Gianfranco Fini, the charismatic speaker of the lower house of parliament, hopes to further establish his credentials as a successor to the 73-year-old Berlusconi as conservative leader.
Fini has kept a low profile during the campaign, but the recent launch of his new movement — called Generation Italy — was read as a challenge to Berlusconi’s leadership.
The embattled premier has done what he always does at times of difficulty — turn on the charm and go on the offensive.
He has stepped up media appearances, called a rally that brought tens of thousands of his supporters onto the streets of Rome and travelled up and down Italy to support his candidates.
Berlusconi has been urging his supporters to go to the polls, to avert the low turnout that marked recent balloting in France and was seen to hurt President Nicolas Sarkozy.

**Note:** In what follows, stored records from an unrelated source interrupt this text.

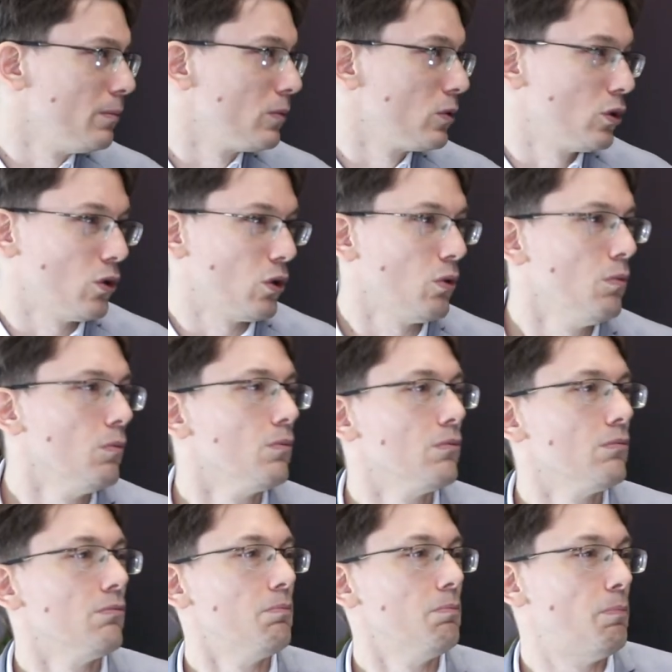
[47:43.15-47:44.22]
You know,
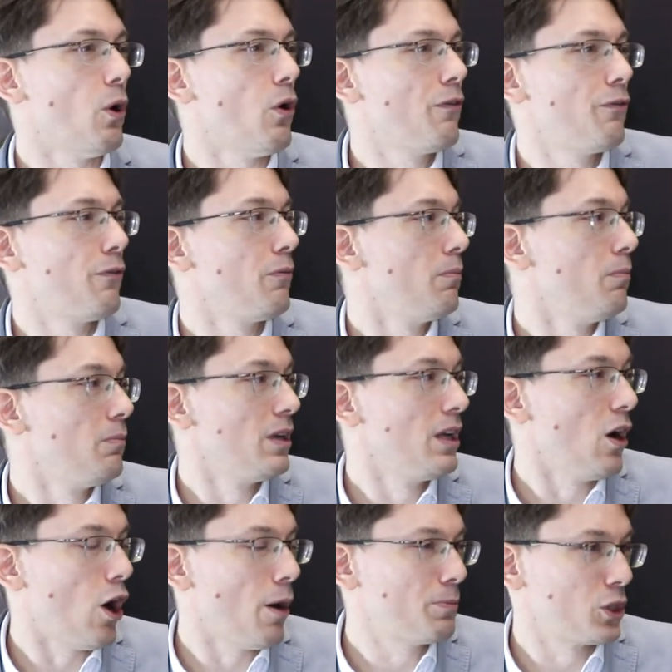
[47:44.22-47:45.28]
both
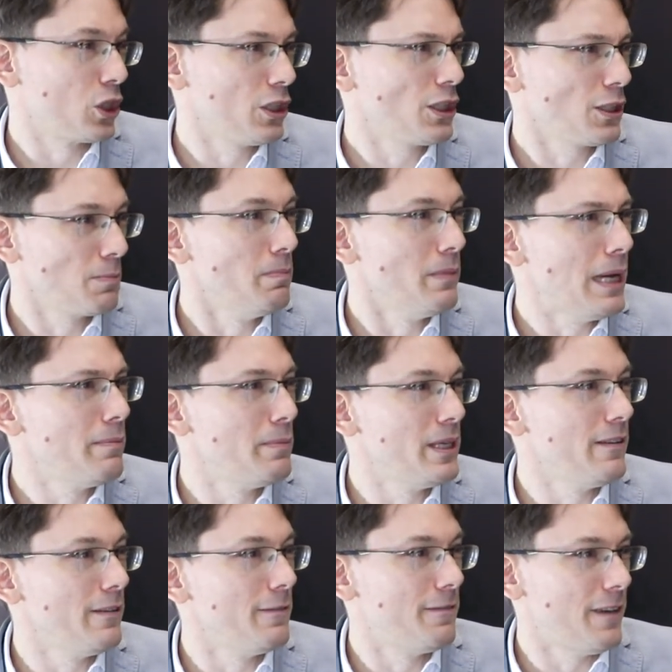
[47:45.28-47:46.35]
options may
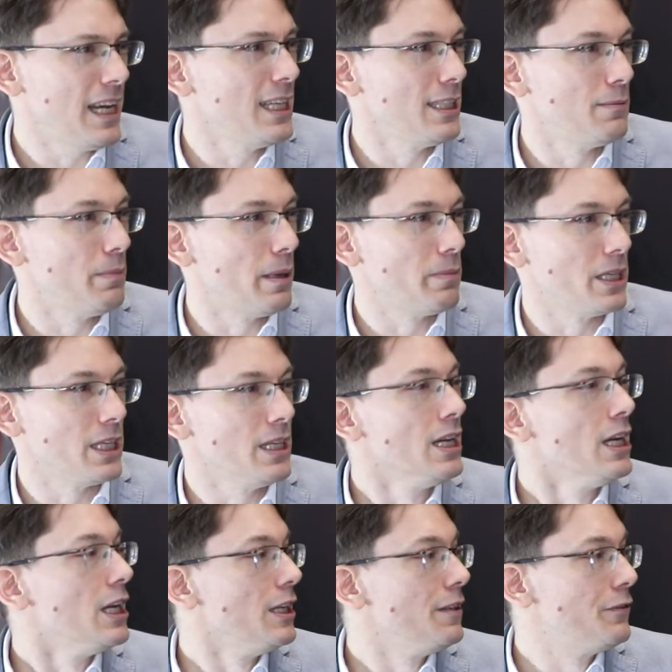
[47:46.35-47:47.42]
be valid. Maybe
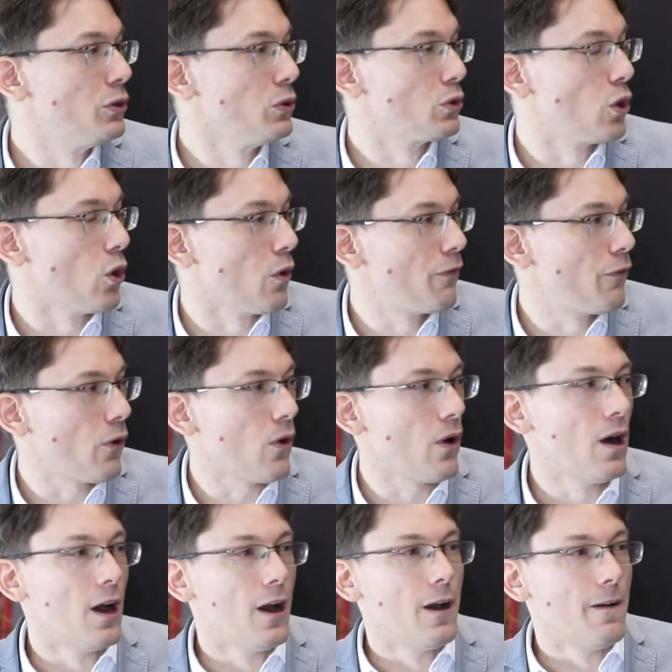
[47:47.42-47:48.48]
if you go for
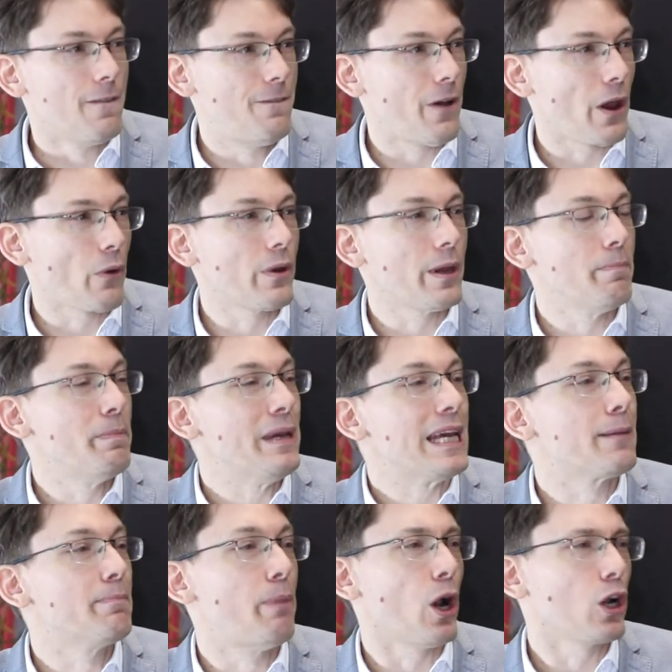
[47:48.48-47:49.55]
very
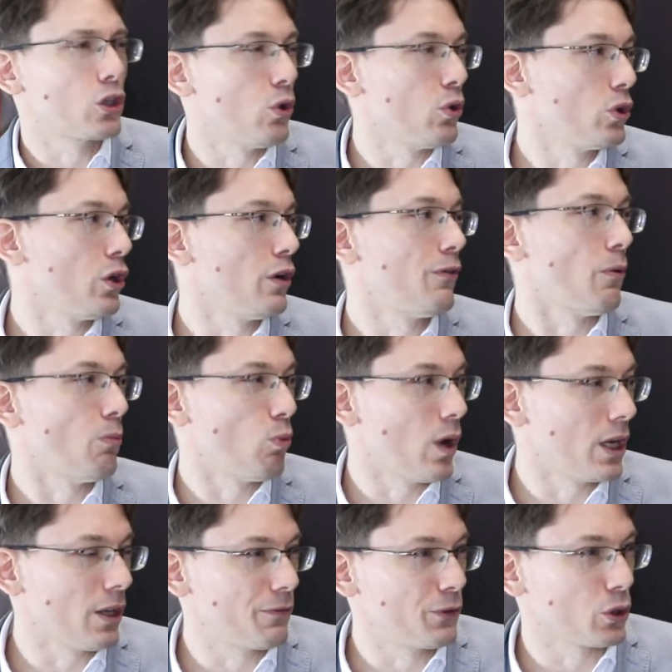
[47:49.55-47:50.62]
big bulk order from
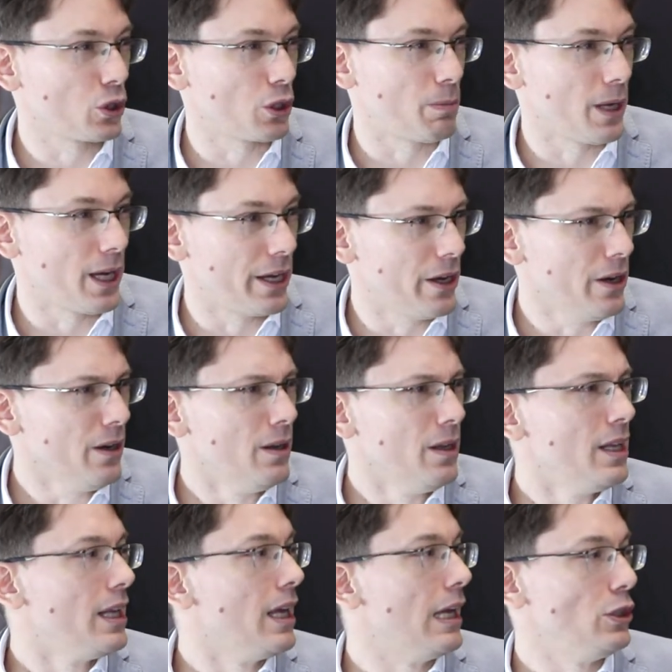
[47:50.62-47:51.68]
one of your supplier
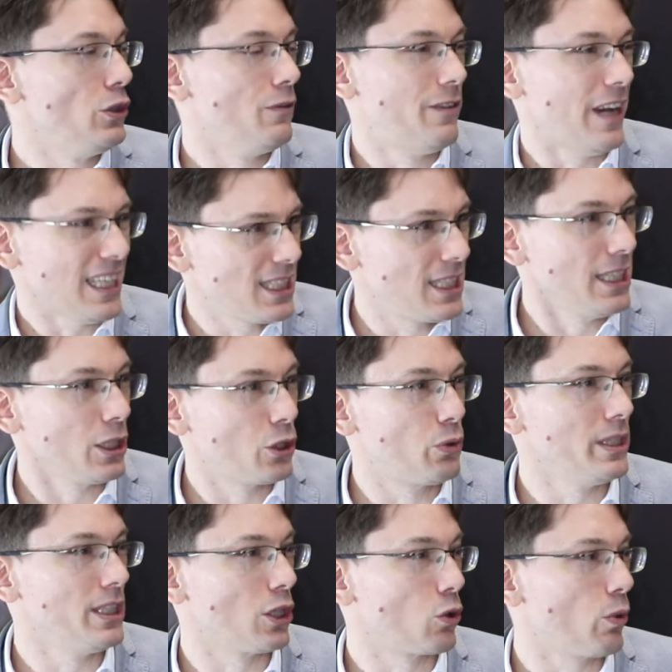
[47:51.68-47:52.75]
and you vastly
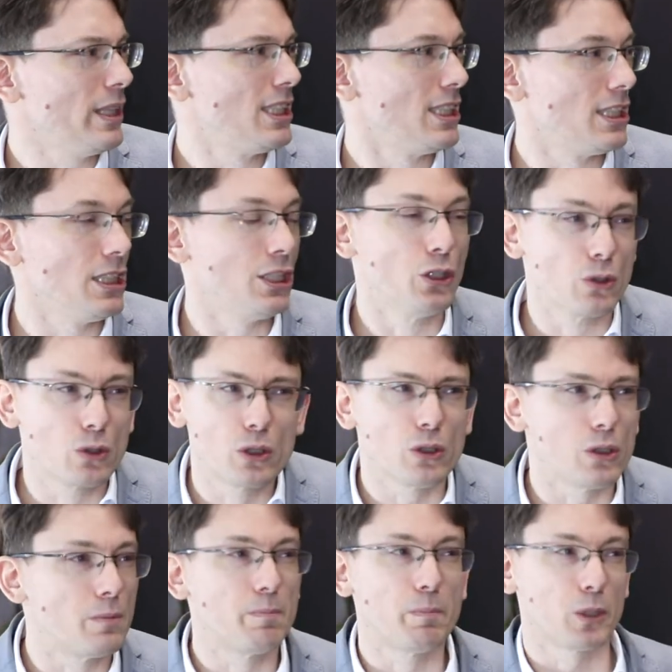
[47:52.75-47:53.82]
increase the quantity, you
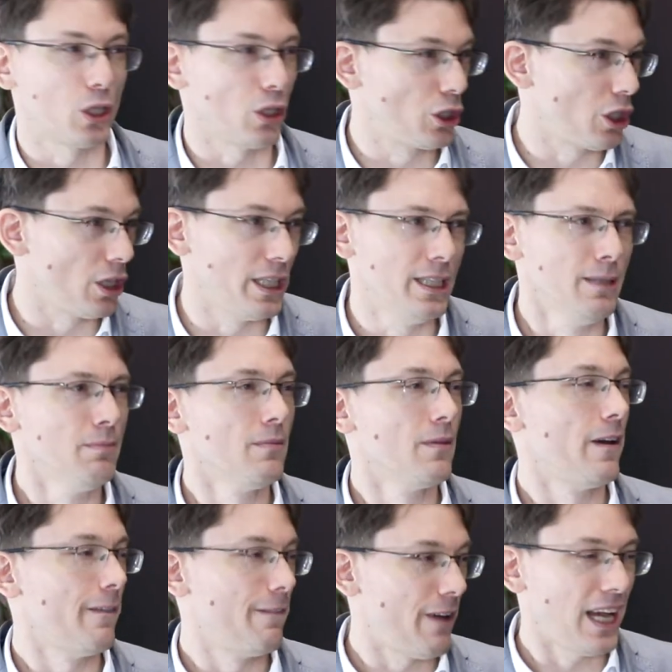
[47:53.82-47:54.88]
could potentially
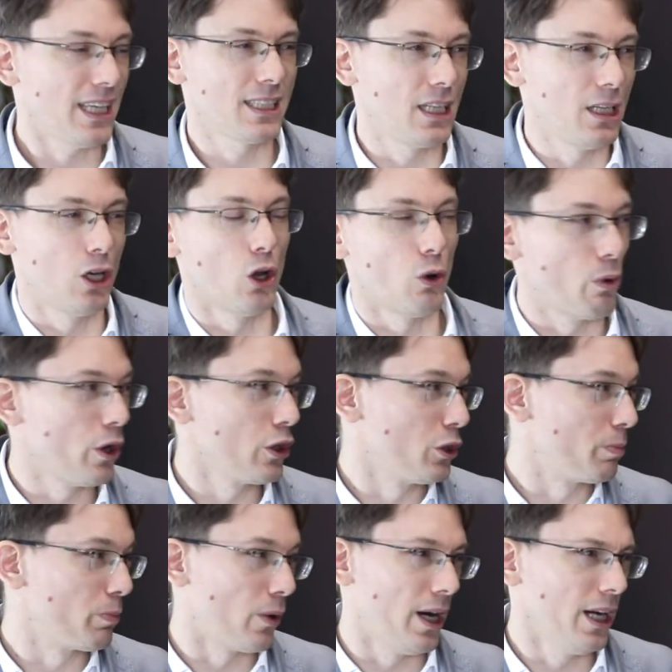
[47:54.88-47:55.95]
vastly lower the
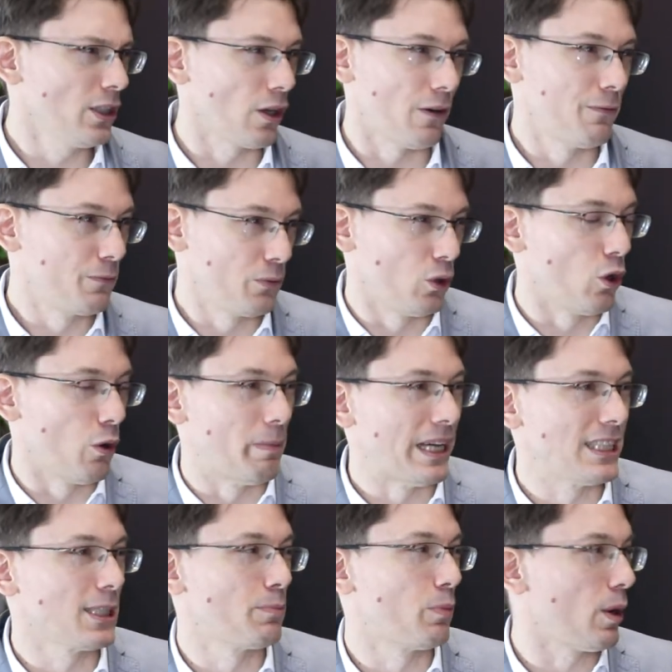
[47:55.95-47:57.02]
price of, you know, a
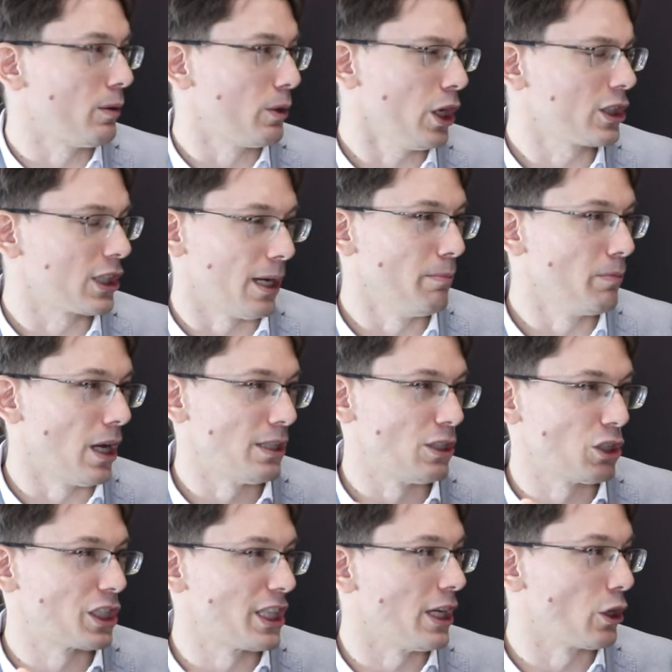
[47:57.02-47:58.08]
basic product. I'm
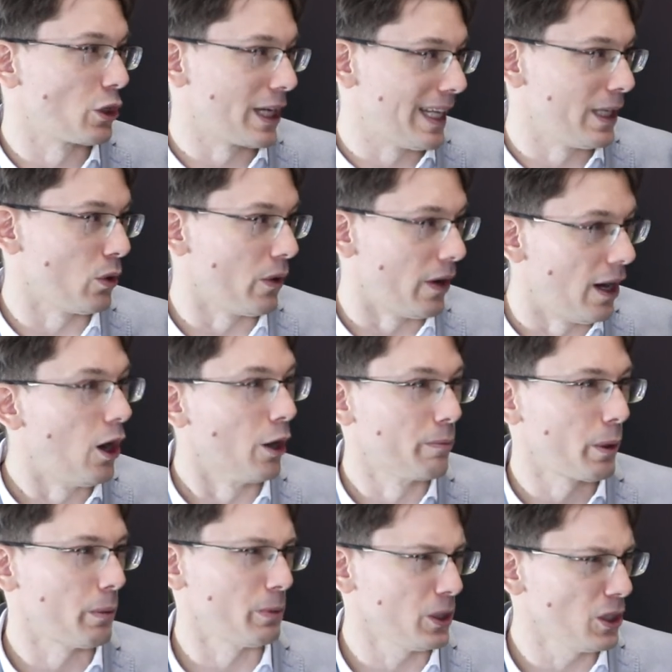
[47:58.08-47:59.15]
taking a candle on
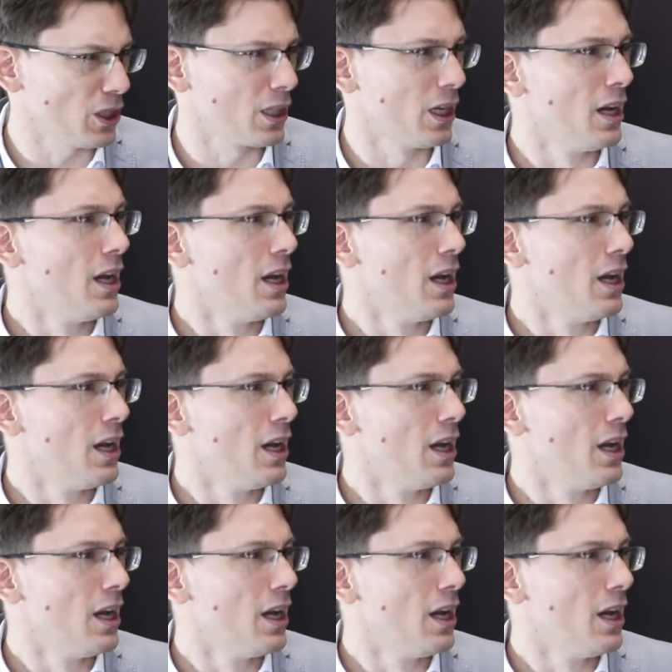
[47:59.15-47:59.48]
purpose.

Still, low turnout is likely because the campaign has failed to address Italians’ concerns, such as job losses, said Nando Pagnoncelli, head of the Ipsos polling institute in Italy.
“This leads many Italians to think that politics does not deal with their problems,” Pagnoncelli said. “Corruption increases this sense of disaffection.”
A corruption probe involving building contracts for last year’s G8 summit in Italy has implicated Berlusconi’s powerful disaster czar, who denies wrongdoing.
Berlusconi has mixed bold promises with attacks on his rivals, but in some cases the strategy has backfired.
A pledge to defeat cancer in three years drew widespread criticism, with some accusing the premier of being irresponsible and others noting that funds destined for scientific research had been cut.
In another instance, Berlusconi denigrated the looks of a female opposition candidate, drawing accusations of sexism. The Italian premier suggested Mercedes Bresso was “always in a bad mood” because she had to look at herself in the mirror to put on her make-up in the morning. “So her day is already ruined,” he said in northern Turin.
Berlusconi is known for his fondness for young attractive women. He got entangled in a sex scandal last year for his alleged dalliances with young women, and his second wife is now divorcing him.
Going into the election, the centre-right holds two northern regions and is expected to keep them: Veneto, which includes Venice, and Lombardy, which includes financial capital Milan.
The conservatives hope to snatch away two regions currently held by the centre-left: Campania, where the government worked to clean up the chronic garbage pileup in Naples, and Calabria, a poor region in the south.
Originally, the conservatives had set the more ambitious goal of winning six regions overall.